Task goal :: Leaving out the pictures, transcribe all of the records faithfully.

:::

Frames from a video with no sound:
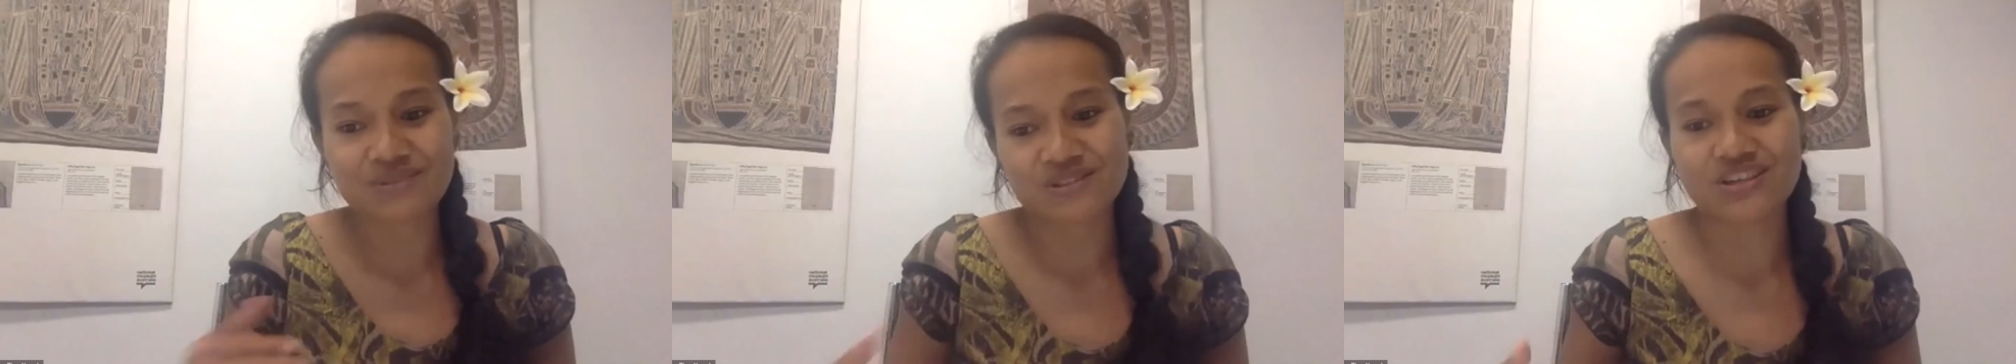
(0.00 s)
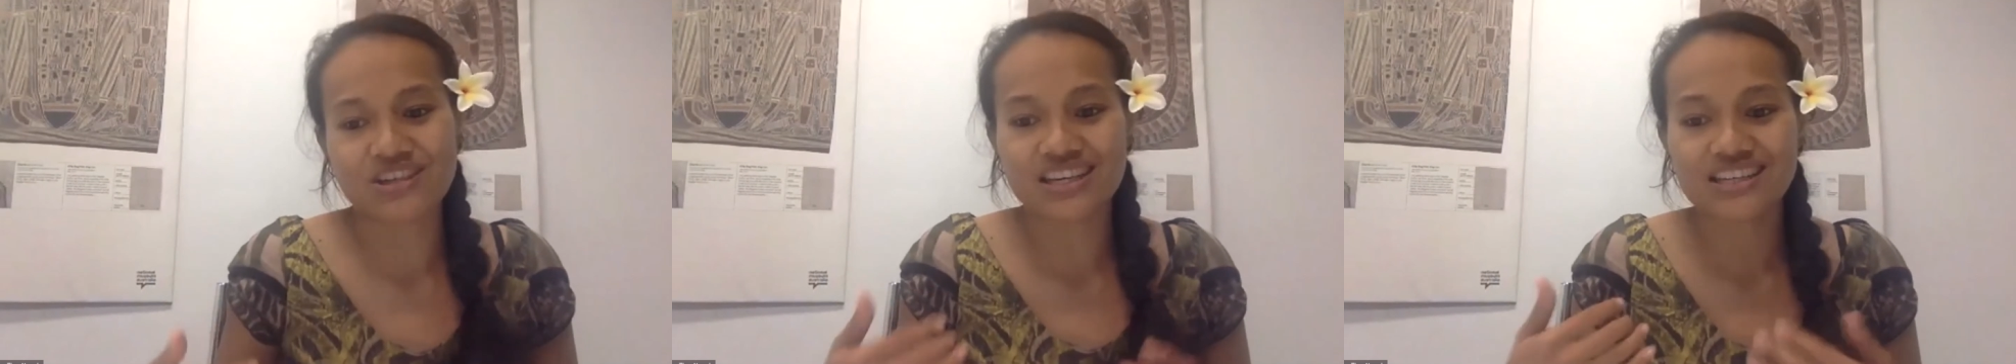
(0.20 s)

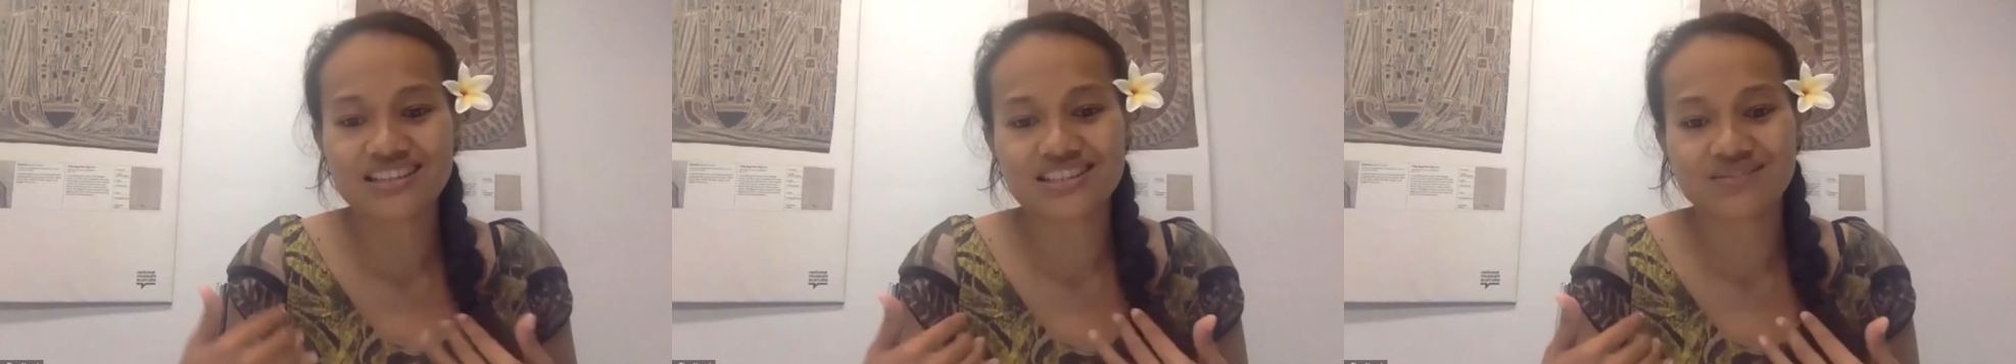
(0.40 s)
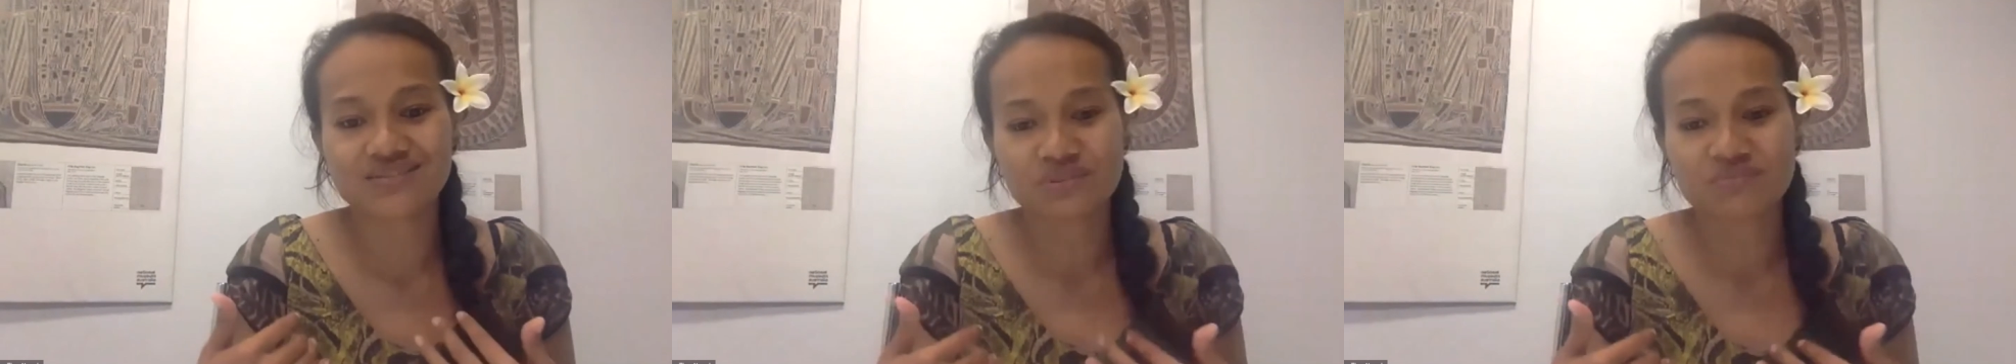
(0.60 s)
So
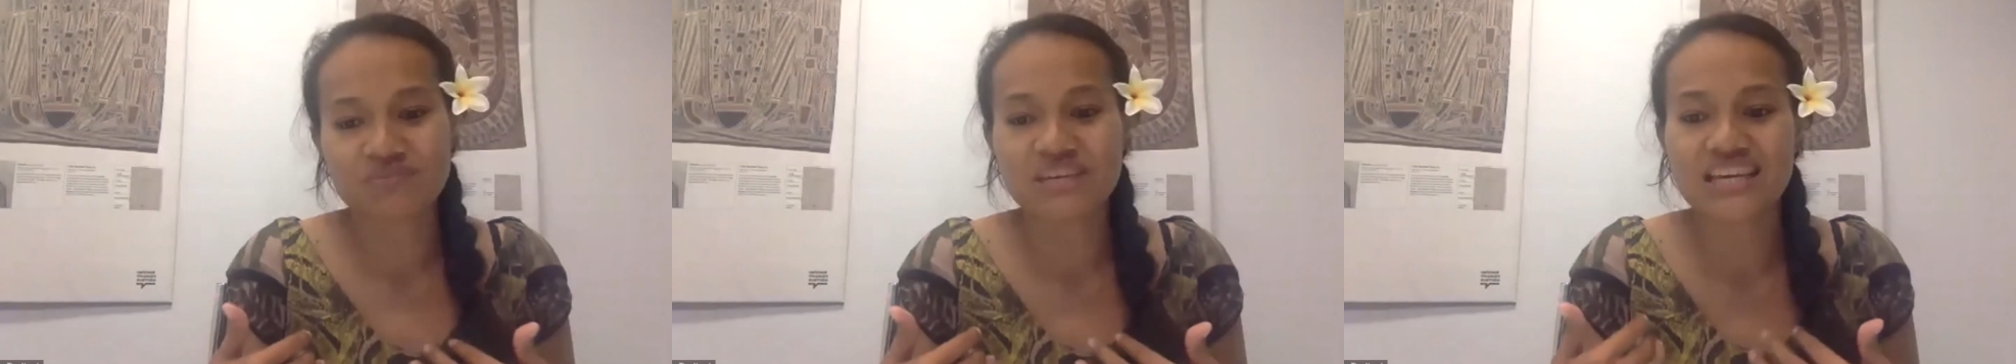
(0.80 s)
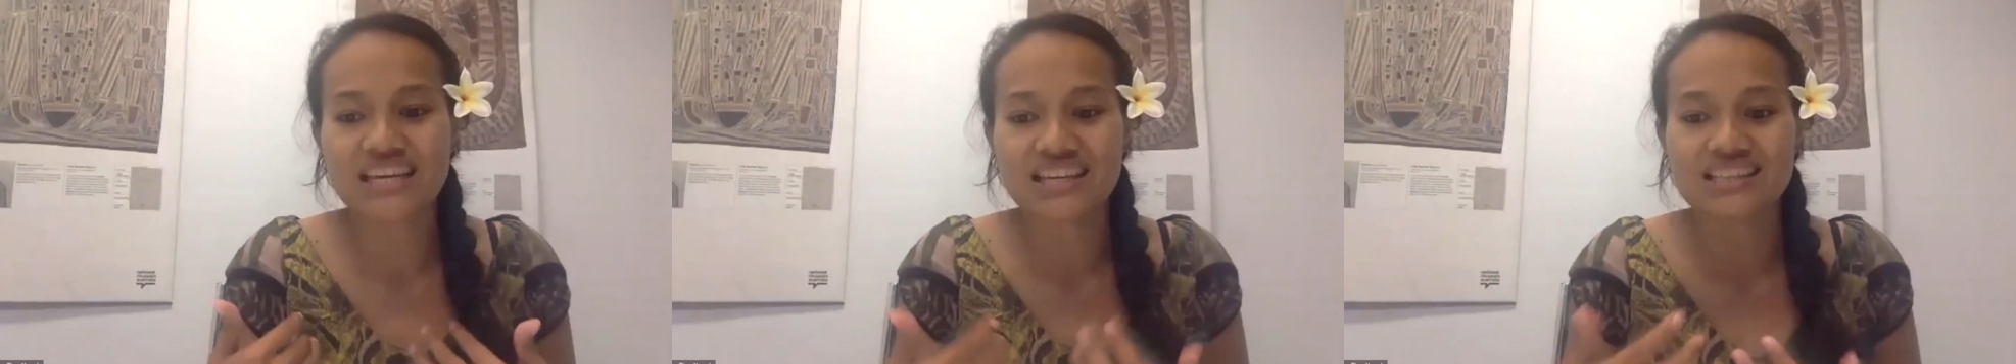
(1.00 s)
for
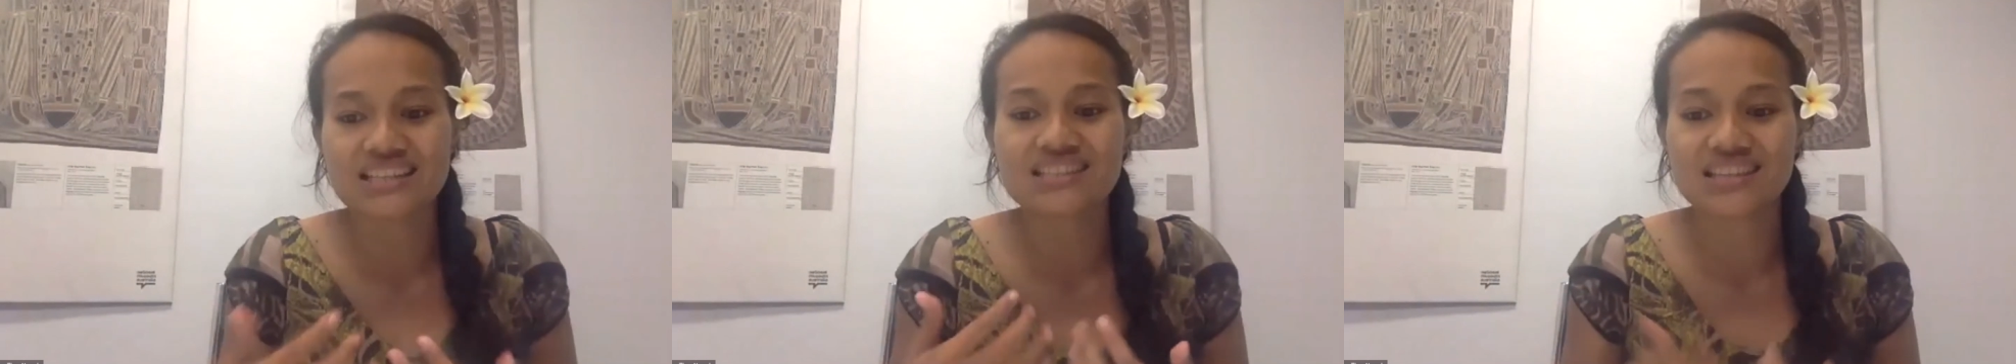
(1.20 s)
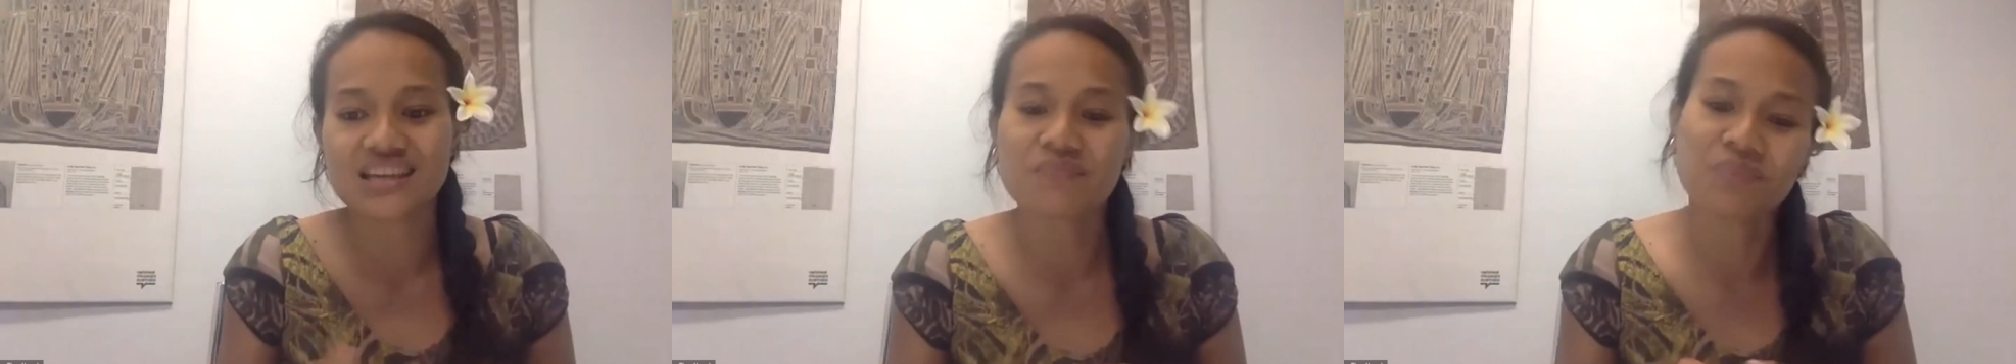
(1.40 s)
me,
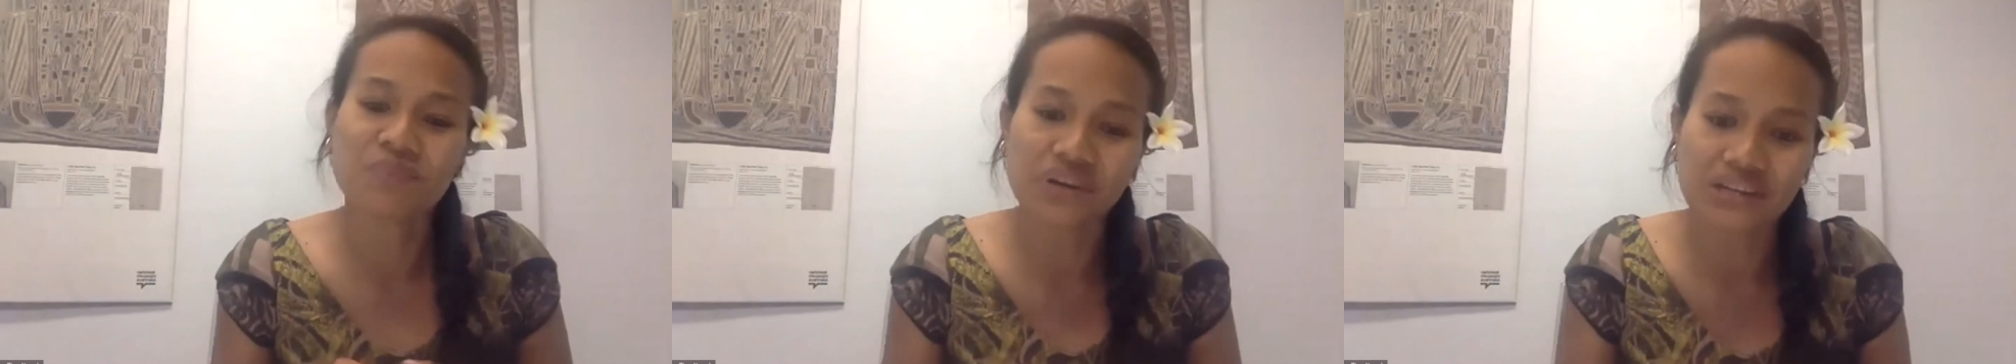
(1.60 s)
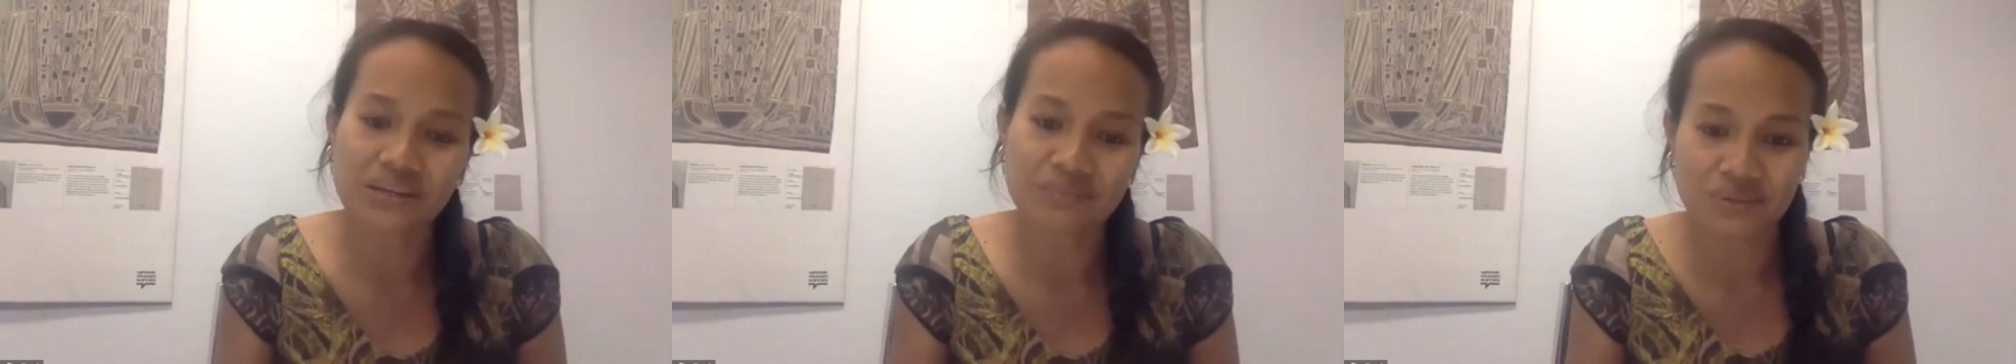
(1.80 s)
it's the
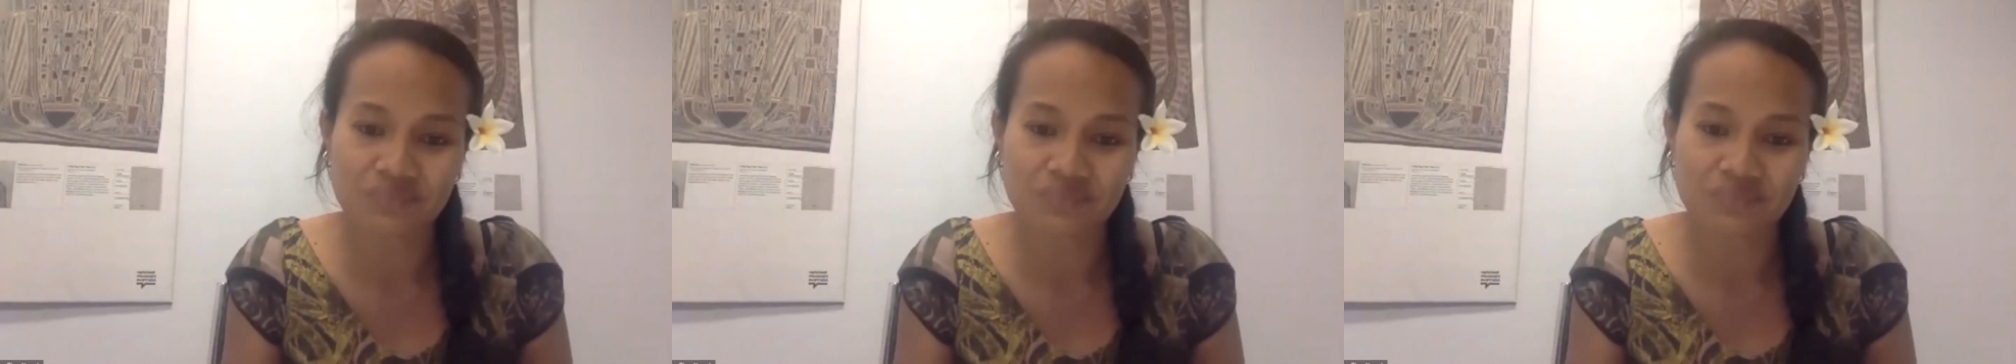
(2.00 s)
important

:::

Response to this task ::
Frames from a video with no sound:
(0.00 s)
(0.20 s)

(0.40 s)
(0.60 s)
So
(0.80 s)
(1.00 s)
for
(1.20 s)
(1.40 s)
me,
(1.60 s)
(1.80 s)
it's the
(2.00 s)
important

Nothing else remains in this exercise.